What is your method of chlorination and how long do you currently run the pump?
 

monsterlab

Member
Mar 13, 2017
22
Riverview, FL
I have a Hayward SWG for chlorination. I'm currently running the pump at 3250 RPM for 12 hours per day. This is what the builder programmed, and I know that's way too high.
 

mas985

TFP Expert
LifeTime Supporter
May 3, 2007
12,423
Pleasanton, CA
What is the current SWG setting (%) and have your confirmed the FC level is appropriate for your CYA level? Normally you want a FC level at least 5% of the CYA level for an SWG.
 

monsterlab

Member
Mar 13, 2017
22
Riverview, FL
The SWG is currently at 50%. I checked the FC yesterday, and it was right at 3. CYA was at about 50. The SWG was activated on Saturday and I took this reading yesterday.
 

mas985

TFP Expert
LifeTime Supporter
May 3, 2007
12,423
Pleasanton, CA
Which cell do you have? T-CELL-15 9 or 3? 50% seems a bit high for a 9k pool but you may have a small cell.

With your current cell, you could cut run time in half but you would need to run at 100% for the SWG.
 

mas985

TFP Expert
LifeTime Supporter
May 3, 2007
12,423
Pleasanton, CA
50% seems very high for that cell, size of pool and length of run time. That is close to 5 ppm of FC per day which means your extinction rate is over 60%. You might want to raise your CYA level to 80 ppm so you can lower the SWG %. Otherwise, you may have something growing in the pool.

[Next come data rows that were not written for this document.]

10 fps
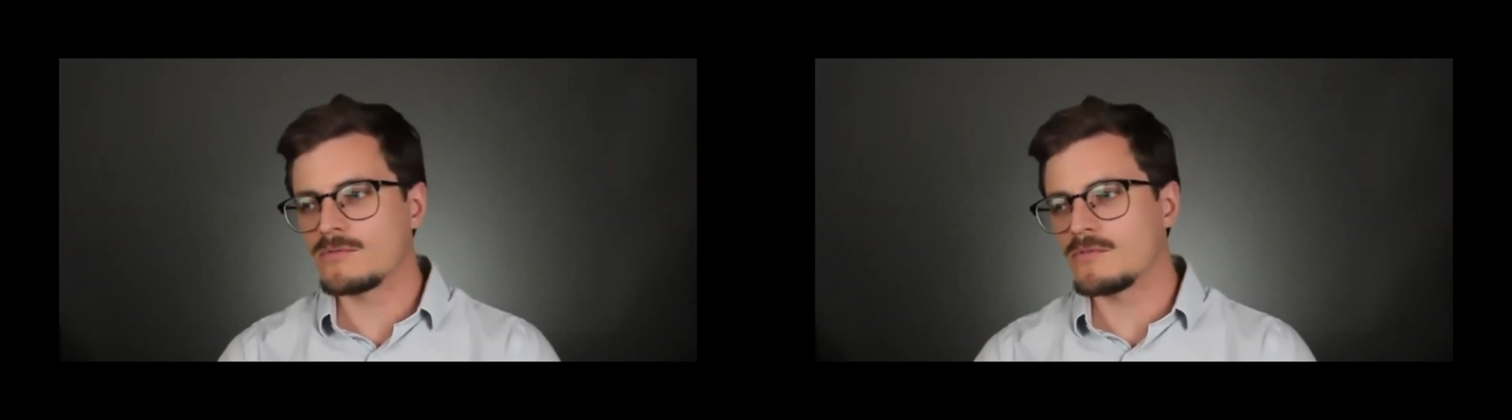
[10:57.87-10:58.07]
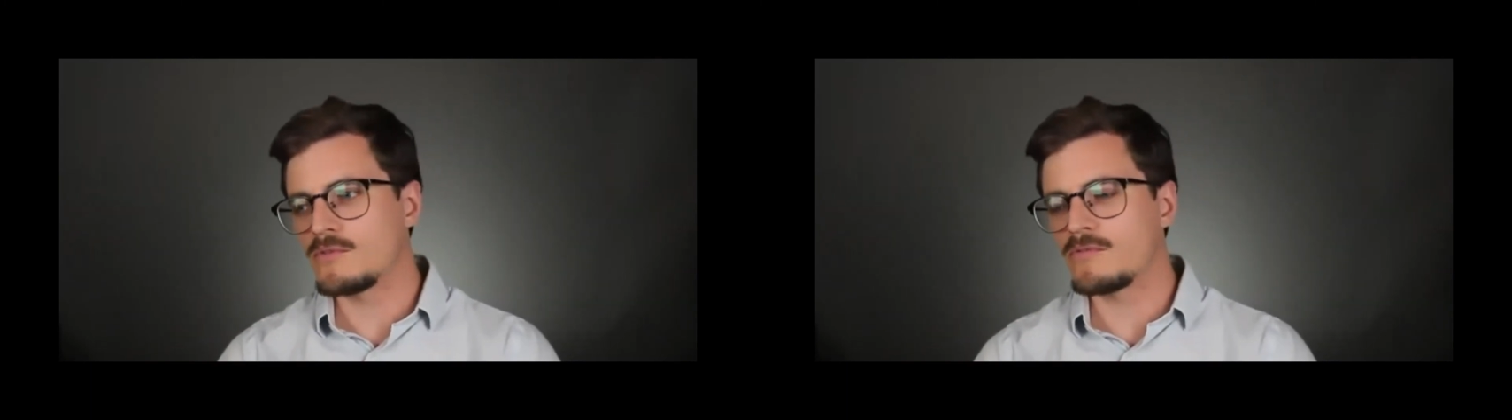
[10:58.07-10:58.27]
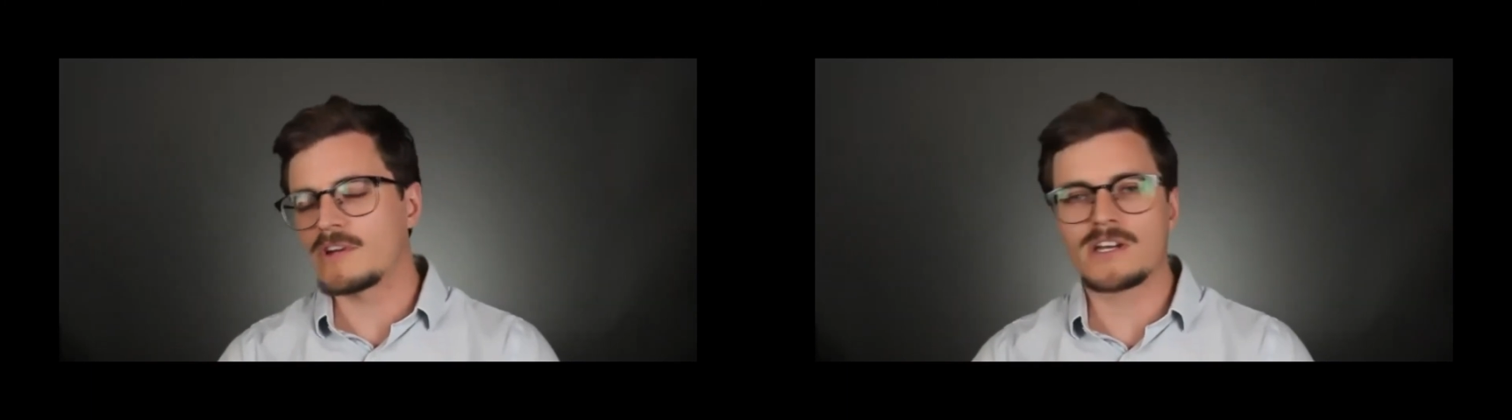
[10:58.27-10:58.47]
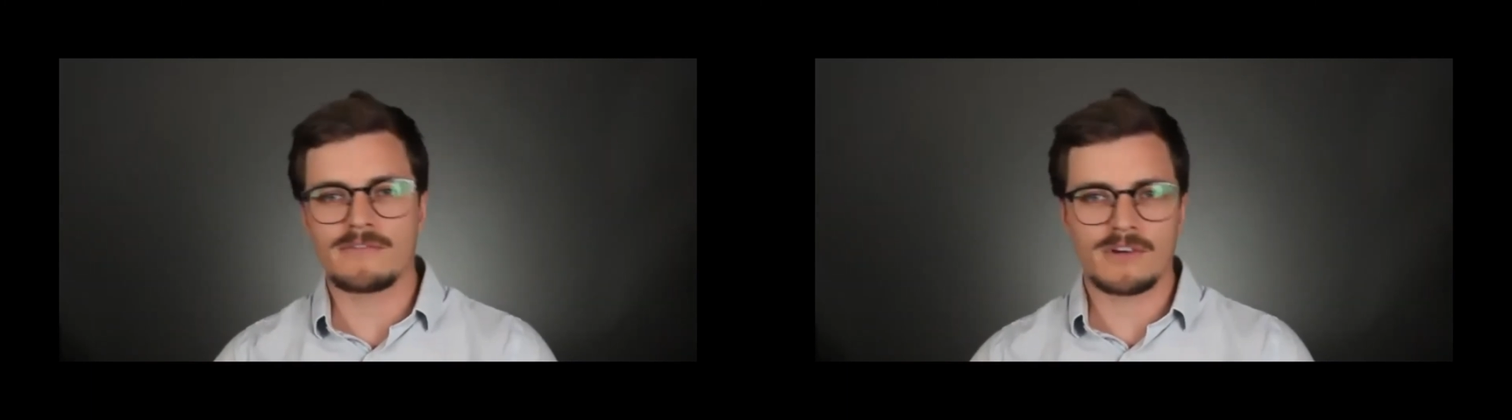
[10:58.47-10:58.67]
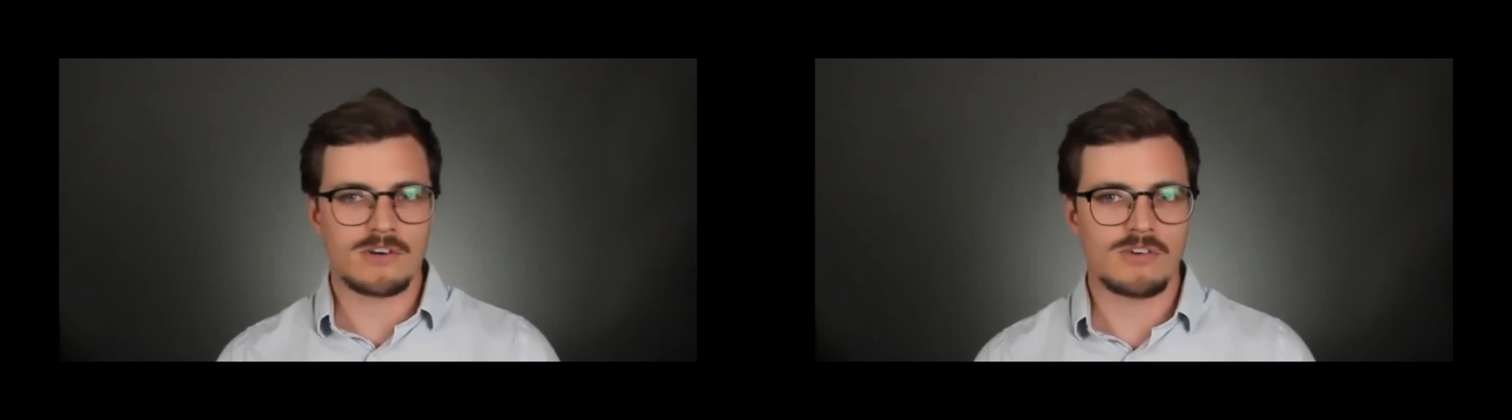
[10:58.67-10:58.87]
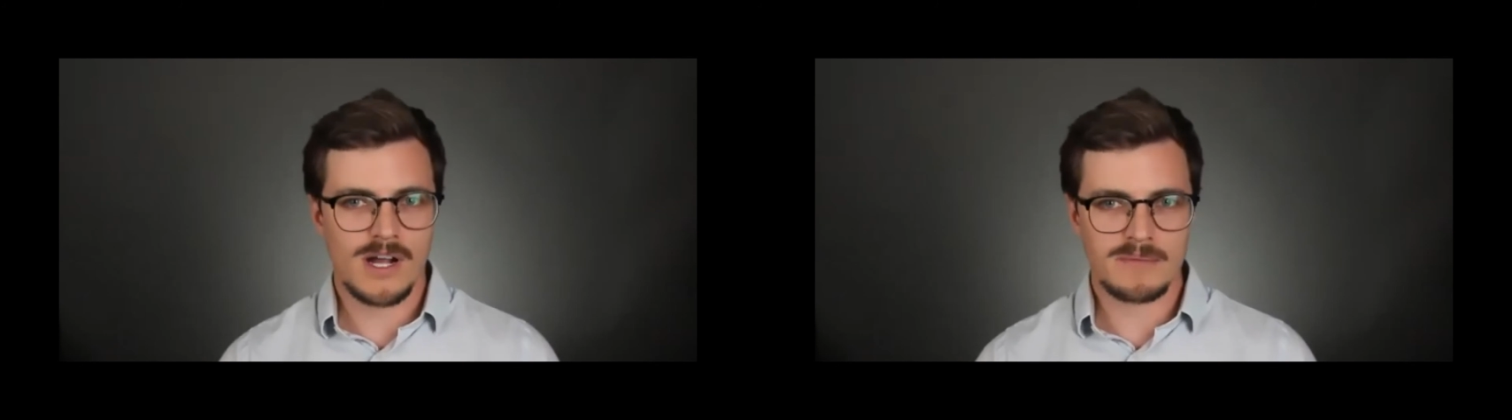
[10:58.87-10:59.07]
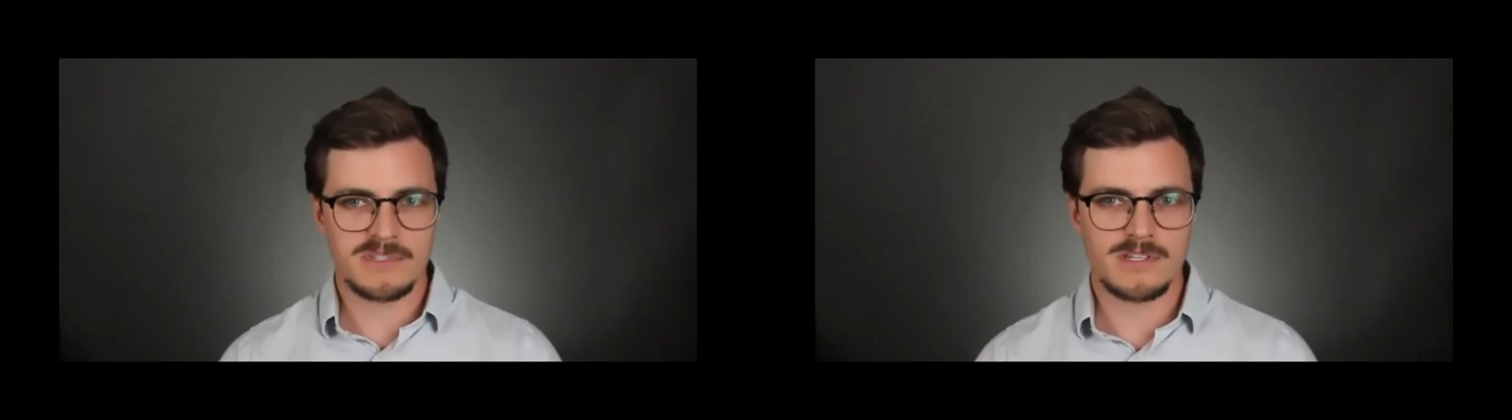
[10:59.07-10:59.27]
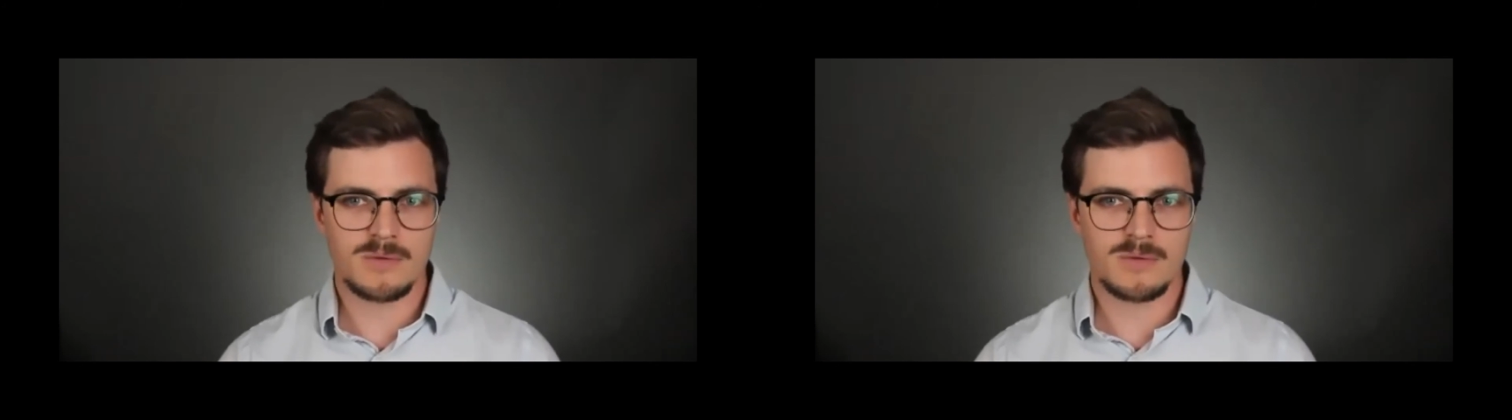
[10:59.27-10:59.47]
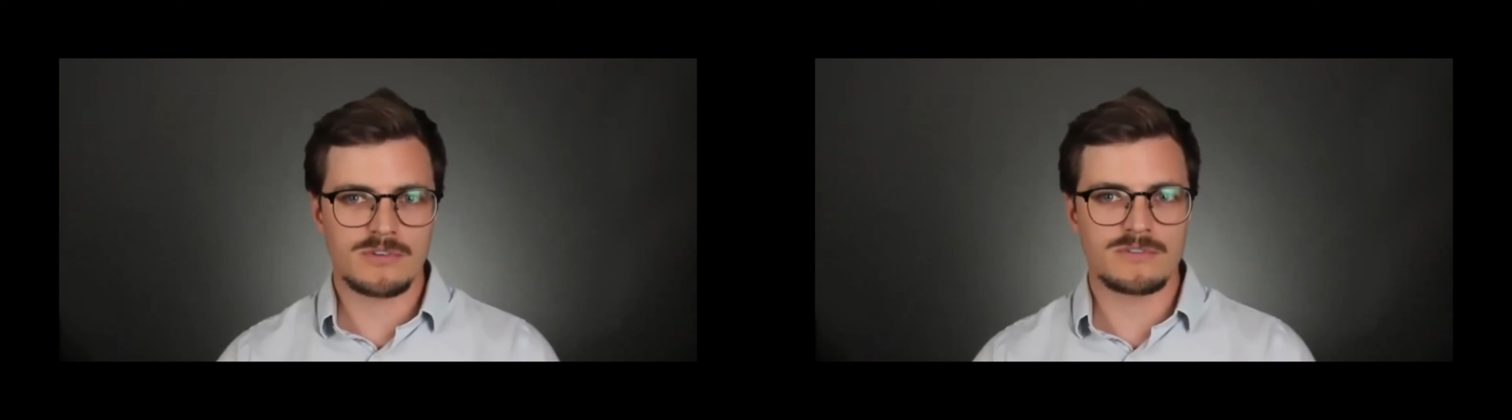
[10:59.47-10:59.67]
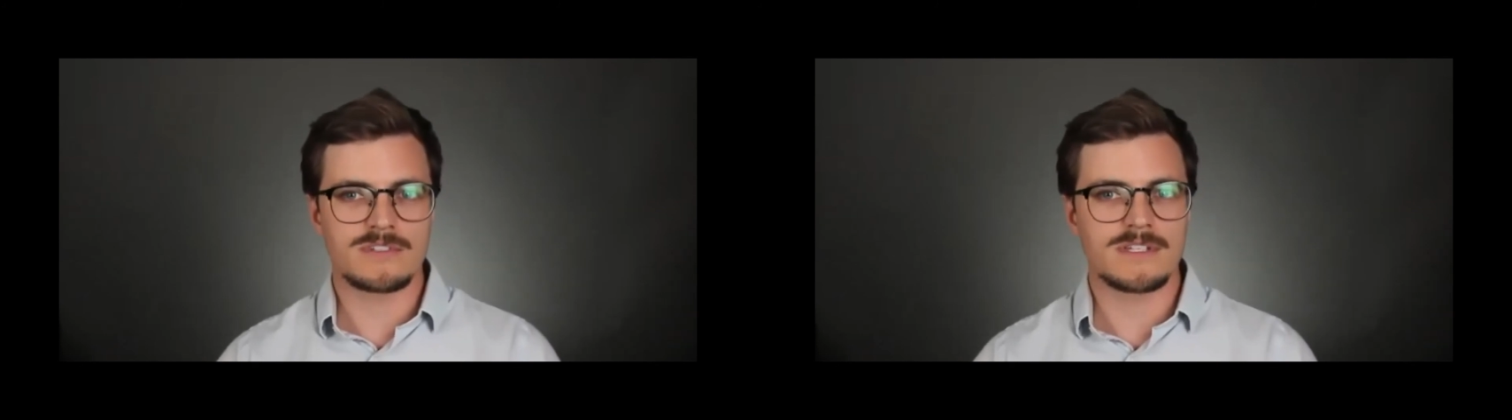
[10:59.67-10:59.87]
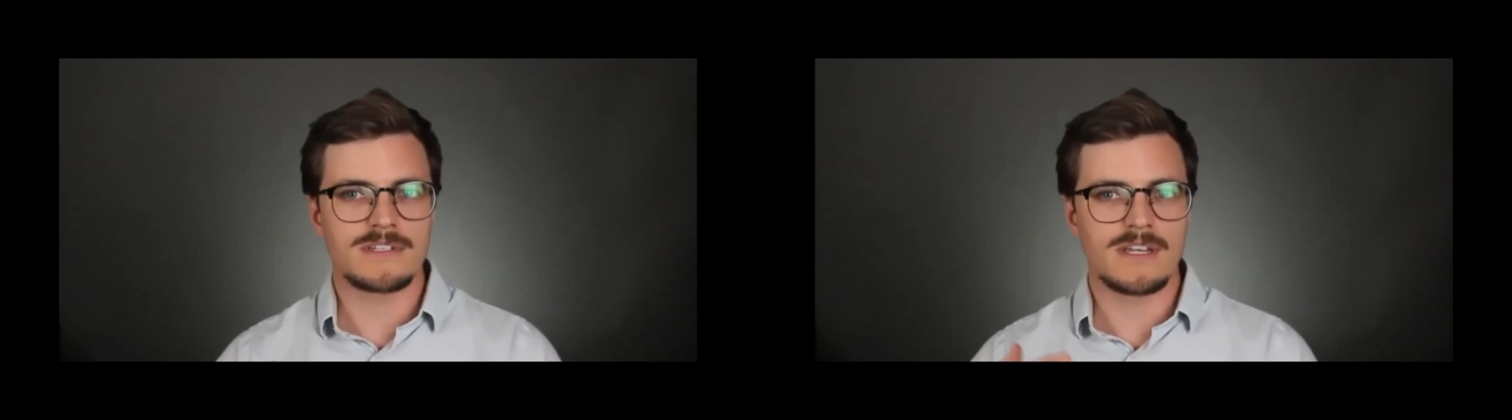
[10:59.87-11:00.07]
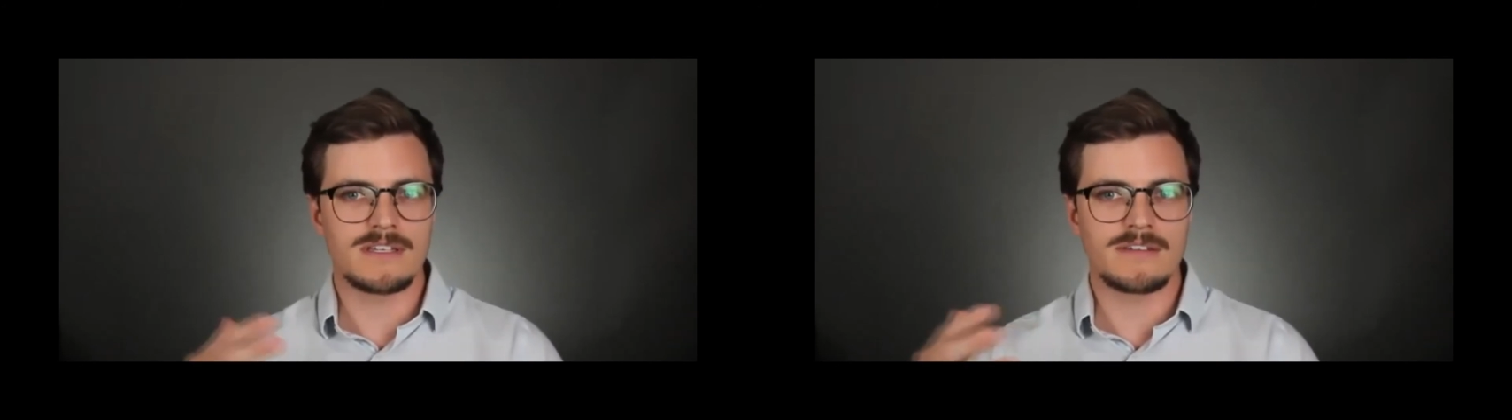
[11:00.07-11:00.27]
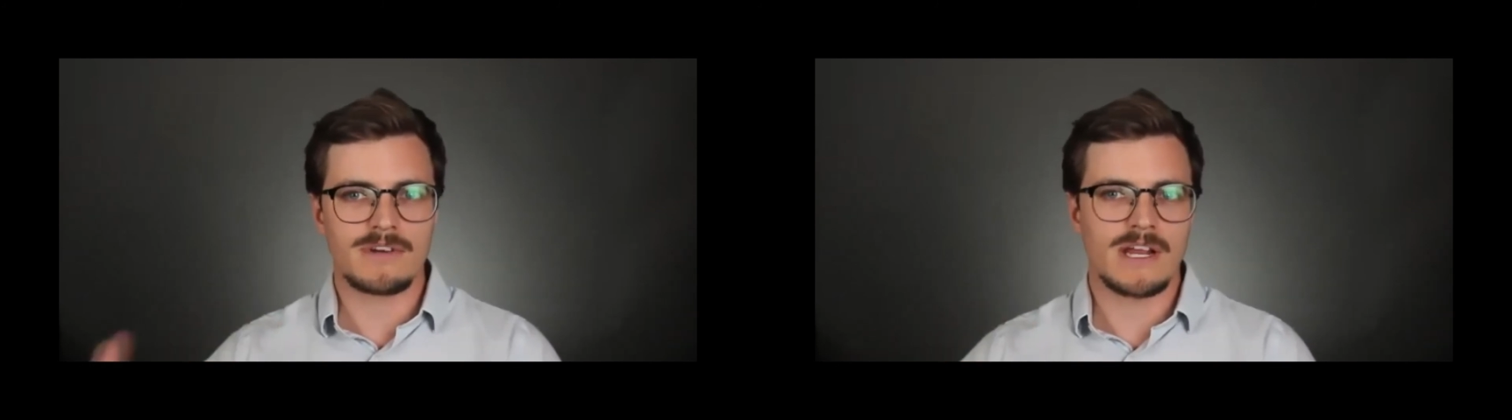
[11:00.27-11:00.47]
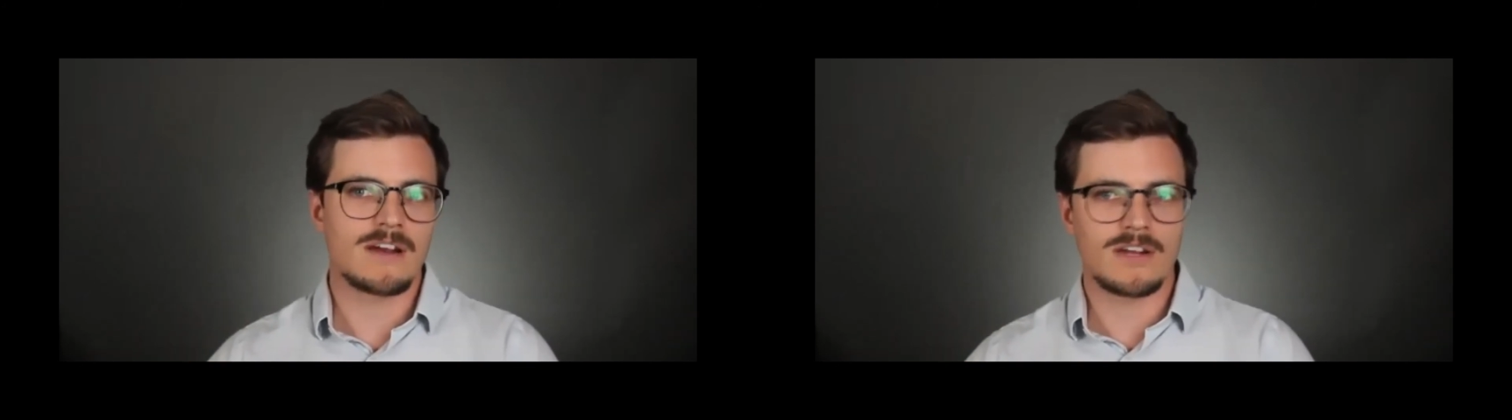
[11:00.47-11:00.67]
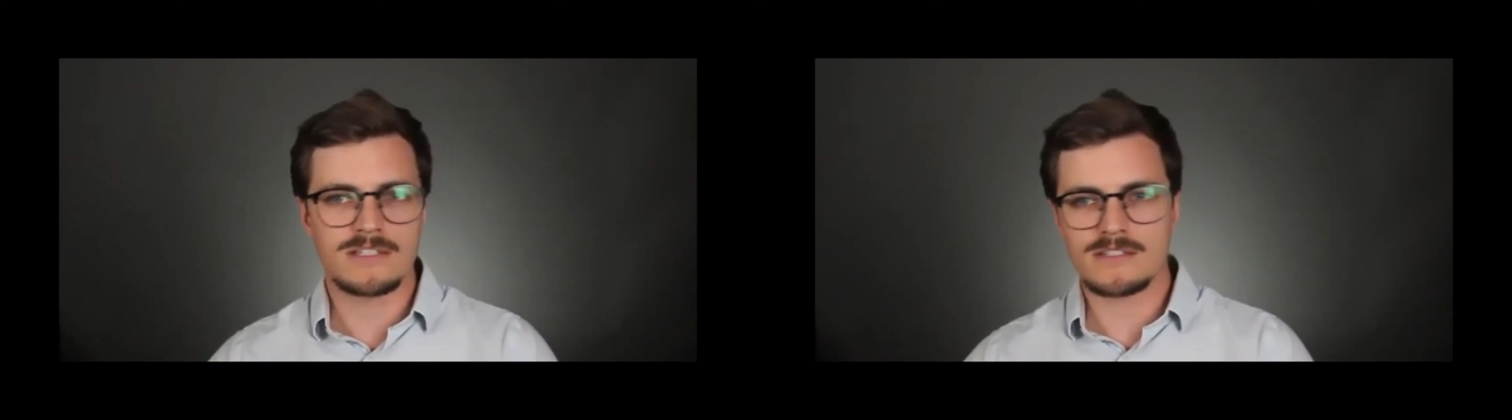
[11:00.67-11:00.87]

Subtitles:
very different crops that are produced in different areas.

How does the water look?
 

monsterlab

Member
Mar 13, 2017
22
Riverview, FL
The water looks fine, but it has only been running under the SWG for just over 48 hours so probably too early to tell what the long-term effect will be. The pool has had water in it for about a month now, but we were using chlorine tablets during the break-in period.

What are your thoughts on lowering the pump speed to 2000 running at 12 hours per day and keeping the SWG at 50%? Still too high?
 

mas985

TFP Expert
LifeTime Supporter
May 3, 2007
12,423
Pleasanton, CA
You may want to wait a couple more days until the SWG settles out. It may continue to climb for a few days.

But eventually, I have no doubt that you will be able to reduce both run time and RPM.